The strategy demanded walking a series of political tightropes, starting with the one between red and blue legislators. “Staff on both sides of the aisle talk to each other,” Yarowsky said. If the ADAA were primarily meeting with Democrats, their Republican counterparts would inevitably find out—and their displeasure about the discrepancy could encumber the organization’s entire agenda.
The same was true for maintaining equilibrium between the houses of Congress, as well as jurisdictional committees responsible for the two regulatory acts. The relevant bills were being overseen by the House Banking Committee and Senate Banking Committee, meaning lawmakers with seats on those bodies were of outsize importance, particularly early in the process.
What quickly became clear in these meetings, Bray said, was that there “wasn’t a lot of nuanced understanding of the different parts of the art market” on Capitol Hill. The confusion came partly from the paucity of empirical data on anti-money laundering in the industry. So Bray and, in some cases, ADAA members tried to enlighten lawmakers about the finer points—for instance, that auction houses and commercial galleries control very different market shares, face very different pressure points, and have very different staffing and resources.
The campaign was working well, according to Bray and Yarowsky. Then, in March 2020, COVID hit. In Congress and in the gallery sector, attention swiveled to how to keep small businesses safe and solvent during a crisis unlike any in living memory.
As the ADAA’s conduit to Washington, Yarowsky had to start tuning into an additional frequency.
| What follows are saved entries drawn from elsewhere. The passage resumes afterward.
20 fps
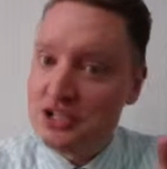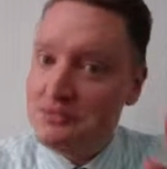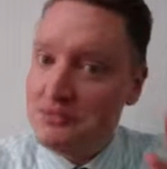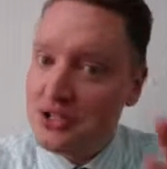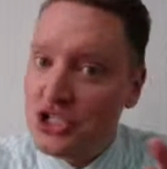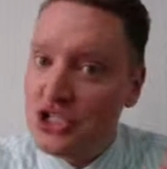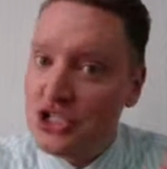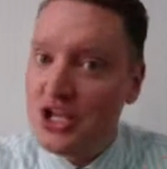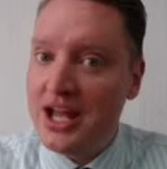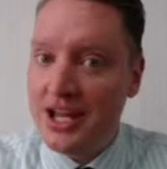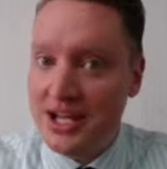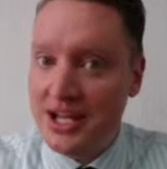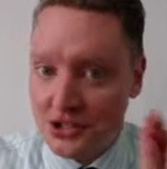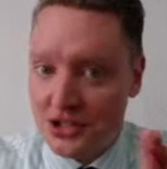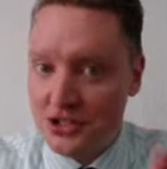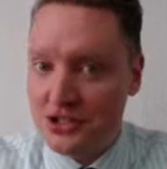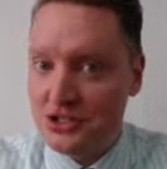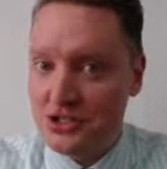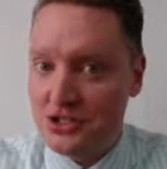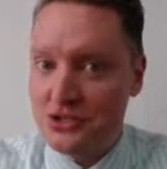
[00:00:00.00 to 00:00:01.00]
to be
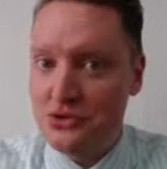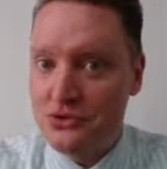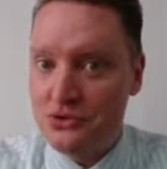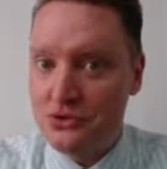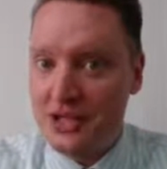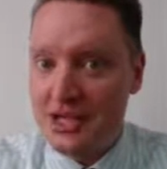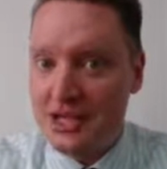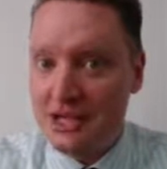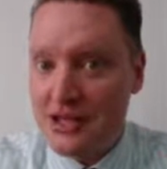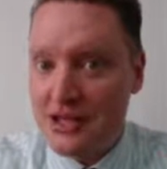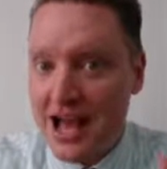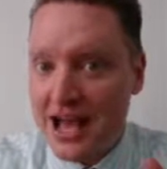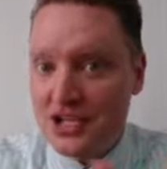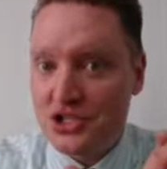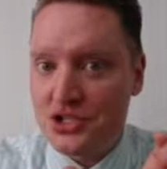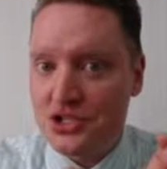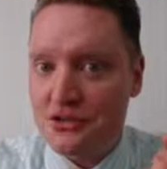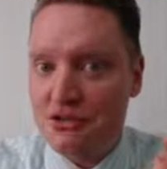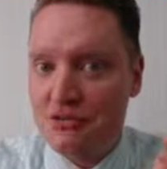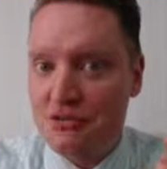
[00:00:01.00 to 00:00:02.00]
changed to the
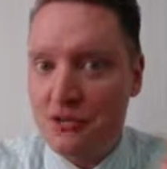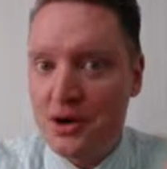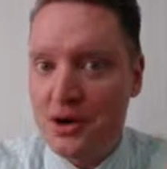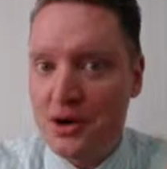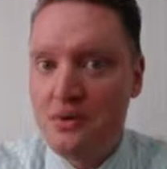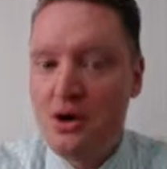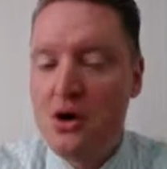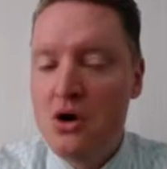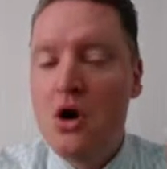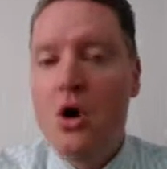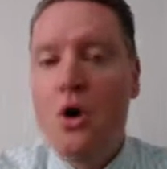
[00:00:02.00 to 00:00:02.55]
adjective form.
While hearings about regulatory reforms continued on Capitol Hill, he and the ADAA spent a significant portion of their working relationship over the next two years on the various pandemic policies and relief programs available to dealers, such as the Paycheck Protection Program and the moratoriums on commercial evictions.
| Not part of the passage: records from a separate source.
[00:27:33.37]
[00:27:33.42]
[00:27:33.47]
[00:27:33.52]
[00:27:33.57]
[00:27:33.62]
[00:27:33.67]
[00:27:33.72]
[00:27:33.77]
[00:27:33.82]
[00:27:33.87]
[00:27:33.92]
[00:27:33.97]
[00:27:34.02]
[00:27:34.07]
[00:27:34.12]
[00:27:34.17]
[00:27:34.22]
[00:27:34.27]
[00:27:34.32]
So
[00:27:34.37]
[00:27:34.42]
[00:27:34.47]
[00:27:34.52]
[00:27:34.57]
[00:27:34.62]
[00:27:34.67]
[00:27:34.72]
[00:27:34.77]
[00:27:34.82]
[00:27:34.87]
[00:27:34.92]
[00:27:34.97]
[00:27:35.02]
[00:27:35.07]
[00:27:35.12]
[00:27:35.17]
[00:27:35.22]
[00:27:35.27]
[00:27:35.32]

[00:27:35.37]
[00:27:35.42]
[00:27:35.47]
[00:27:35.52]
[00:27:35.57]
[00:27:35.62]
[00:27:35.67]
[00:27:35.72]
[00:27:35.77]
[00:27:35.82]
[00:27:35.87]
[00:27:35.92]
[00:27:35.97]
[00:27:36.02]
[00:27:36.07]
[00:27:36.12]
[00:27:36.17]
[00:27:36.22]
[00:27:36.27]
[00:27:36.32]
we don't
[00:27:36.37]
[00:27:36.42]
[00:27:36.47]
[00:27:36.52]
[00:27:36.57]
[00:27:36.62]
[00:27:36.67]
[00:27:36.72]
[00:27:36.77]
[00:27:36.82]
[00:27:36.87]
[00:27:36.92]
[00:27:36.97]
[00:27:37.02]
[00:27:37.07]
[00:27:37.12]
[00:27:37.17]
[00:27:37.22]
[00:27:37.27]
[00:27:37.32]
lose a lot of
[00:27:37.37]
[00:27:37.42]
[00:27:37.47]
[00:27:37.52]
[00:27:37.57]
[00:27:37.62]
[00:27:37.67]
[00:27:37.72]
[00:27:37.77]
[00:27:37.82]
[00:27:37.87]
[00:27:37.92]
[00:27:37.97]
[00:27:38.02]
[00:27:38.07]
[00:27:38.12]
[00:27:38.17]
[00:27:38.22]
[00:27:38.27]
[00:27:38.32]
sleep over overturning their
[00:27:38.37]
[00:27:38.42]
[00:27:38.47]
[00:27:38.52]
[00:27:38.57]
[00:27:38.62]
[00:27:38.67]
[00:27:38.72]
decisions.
Yet there is no indication of this expanded mandate on the disclosure forms about WilmerHale’s lobbying on behalf of the ADAA. Bank Secrecy Act reform is the only specific lobbying issue mentioned in their quarterly filings. Why?
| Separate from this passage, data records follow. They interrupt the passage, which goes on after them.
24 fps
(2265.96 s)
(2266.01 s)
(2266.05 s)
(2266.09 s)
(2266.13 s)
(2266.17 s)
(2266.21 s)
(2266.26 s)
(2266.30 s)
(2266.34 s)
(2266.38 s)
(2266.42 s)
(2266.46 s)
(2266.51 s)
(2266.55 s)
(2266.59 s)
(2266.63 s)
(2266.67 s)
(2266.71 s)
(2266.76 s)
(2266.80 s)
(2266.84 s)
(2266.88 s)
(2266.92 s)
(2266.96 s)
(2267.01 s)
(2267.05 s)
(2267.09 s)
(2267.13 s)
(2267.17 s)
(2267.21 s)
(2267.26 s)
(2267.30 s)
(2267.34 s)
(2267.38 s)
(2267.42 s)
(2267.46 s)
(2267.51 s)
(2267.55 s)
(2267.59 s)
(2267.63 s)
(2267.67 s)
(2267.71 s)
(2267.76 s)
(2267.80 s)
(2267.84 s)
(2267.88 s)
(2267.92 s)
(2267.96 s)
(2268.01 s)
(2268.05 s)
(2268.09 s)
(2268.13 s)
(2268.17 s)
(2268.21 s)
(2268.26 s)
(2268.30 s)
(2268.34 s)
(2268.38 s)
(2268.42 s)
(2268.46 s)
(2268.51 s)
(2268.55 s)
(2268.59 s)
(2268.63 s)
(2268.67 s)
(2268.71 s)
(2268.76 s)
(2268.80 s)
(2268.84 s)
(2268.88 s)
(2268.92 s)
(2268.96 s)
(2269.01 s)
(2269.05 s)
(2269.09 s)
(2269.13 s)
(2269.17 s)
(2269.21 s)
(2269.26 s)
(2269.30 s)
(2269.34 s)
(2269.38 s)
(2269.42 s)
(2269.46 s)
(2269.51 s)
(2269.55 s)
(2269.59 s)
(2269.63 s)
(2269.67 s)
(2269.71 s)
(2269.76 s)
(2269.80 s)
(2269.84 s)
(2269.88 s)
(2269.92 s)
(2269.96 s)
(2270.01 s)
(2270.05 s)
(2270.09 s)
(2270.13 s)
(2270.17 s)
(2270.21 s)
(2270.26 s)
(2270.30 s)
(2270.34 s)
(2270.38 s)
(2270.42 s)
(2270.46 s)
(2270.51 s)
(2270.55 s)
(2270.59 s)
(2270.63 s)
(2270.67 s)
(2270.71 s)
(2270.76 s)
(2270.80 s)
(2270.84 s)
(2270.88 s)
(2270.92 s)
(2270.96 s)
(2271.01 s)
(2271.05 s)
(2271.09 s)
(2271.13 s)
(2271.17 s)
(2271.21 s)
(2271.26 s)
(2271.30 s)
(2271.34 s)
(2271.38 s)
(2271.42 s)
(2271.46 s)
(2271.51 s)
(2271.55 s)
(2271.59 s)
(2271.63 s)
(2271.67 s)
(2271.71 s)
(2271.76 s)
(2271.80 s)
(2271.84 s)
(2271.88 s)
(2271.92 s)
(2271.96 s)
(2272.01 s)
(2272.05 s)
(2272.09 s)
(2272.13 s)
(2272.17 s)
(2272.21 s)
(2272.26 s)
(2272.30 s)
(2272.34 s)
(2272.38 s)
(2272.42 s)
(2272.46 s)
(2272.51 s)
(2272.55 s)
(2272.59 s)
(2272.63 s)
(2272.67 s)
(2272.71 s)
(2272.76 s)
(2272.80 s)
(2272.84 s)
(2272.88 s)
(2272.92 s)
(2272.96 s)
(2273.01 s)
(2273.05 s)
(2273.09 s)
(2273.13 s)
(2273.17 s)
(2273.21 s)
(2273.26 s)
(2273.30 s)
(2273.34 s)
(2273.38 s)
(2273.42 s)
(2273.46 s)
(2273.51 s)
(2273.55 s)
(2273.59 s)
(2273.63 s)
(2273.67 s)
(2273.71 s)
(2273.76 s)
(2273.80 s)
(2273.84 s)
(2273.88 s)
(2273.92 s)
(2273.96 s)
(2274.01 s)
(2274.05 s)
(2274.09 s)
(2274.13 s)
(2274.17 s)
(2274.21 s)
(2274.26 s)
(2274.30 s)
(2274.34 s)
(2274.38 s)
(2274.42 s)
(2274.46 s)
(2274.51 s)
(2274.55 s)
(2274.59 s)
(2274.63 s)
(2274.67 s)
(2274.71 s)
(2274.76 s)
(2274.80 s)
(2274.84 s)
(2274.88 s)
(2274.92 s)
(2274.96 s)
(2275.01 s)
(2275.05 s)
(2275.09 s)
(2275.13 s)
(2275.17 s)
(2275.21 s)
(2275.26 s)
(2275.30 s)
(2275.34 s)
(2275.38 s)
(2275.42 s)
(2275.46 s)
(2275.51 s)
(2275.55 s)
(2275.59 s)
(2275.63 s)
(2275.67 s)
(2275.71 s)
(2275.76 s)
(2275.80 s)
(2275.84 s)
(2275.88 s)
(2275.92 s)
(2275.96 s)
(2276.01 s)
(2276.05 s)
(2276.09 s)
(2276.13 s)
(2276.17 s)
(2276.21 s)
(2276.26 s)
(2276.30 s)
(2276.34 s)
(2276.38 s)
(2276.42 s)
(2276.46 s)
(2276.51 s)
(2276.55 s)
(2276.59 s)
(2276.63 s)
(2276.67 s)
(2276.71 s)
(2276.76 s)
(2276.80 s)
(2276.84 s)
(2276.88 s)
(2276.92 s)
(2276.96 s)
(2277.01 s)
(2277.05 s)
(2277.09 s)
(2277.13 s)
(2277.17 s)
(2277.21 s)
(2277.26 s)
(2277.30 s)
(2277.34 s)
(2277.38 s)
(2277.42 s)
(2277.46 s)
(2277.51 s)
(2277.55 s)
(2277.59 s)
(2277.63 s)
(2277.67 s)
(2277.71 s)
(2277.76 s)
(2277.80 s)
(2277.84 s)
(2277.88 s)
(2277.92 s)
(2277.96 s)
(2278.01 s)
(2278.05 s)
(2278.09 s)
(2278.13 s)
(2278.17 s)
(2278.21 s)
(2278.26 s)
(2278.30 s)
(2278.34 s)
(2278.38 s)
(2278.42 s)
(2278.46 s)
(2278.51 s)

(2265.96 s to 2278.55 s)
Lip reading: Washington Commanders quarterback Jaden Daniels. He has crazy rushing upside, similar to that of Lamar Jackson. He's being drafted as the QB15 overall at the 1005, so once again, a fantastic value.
Because lobbyists are only required to disclose the subjects that they are actively and directly reaching out to Congress members and their staff to discuss on a client’s behalf. Since WilmerHale’s research and analysis into federal COVID policy never crossed the threshold from ADAA-requested education into ADAA-requested advocacy, the firm had no need to call out the shift in its disclosure filings.
This fact reinforces that public records alone don’t always tell the full tale of what lobbyists and their clients are doing in Washington. It’s up to every reader to decide whether to interpret this nuance as reason to give art-industry lobbying clients the benefit of the doubt, or to view the practice with greater skepticism than before.
Regardless, WilmerHale and the ADAA largely appear to have gotten what they wanted from Capitol Hill. A report from the U.S. Treasury earlier this month concluded that the art market required no immediate regulatory changes, and the overwhelming majority of galleries managed to weather the worst challenges of COVID without capsizing.
It’s impossible to quantify how necessary lobbying was to these results. Still, the ADAA’s process acts as a kind of photo negative that captures the risks in trusting Washington officials to do their own research and reach their own conclusions on arts policy, as well as in leaving art businesses to wander through the labyrinth of federal legislation unaided. As a citizen, I would much prefer a democratic system without paid political advocacy. As a pragmatist, though, I think nonprofit and for-profit art professionals must recognize that the system is working as designed—and lobbying will be one of its levers for the long run.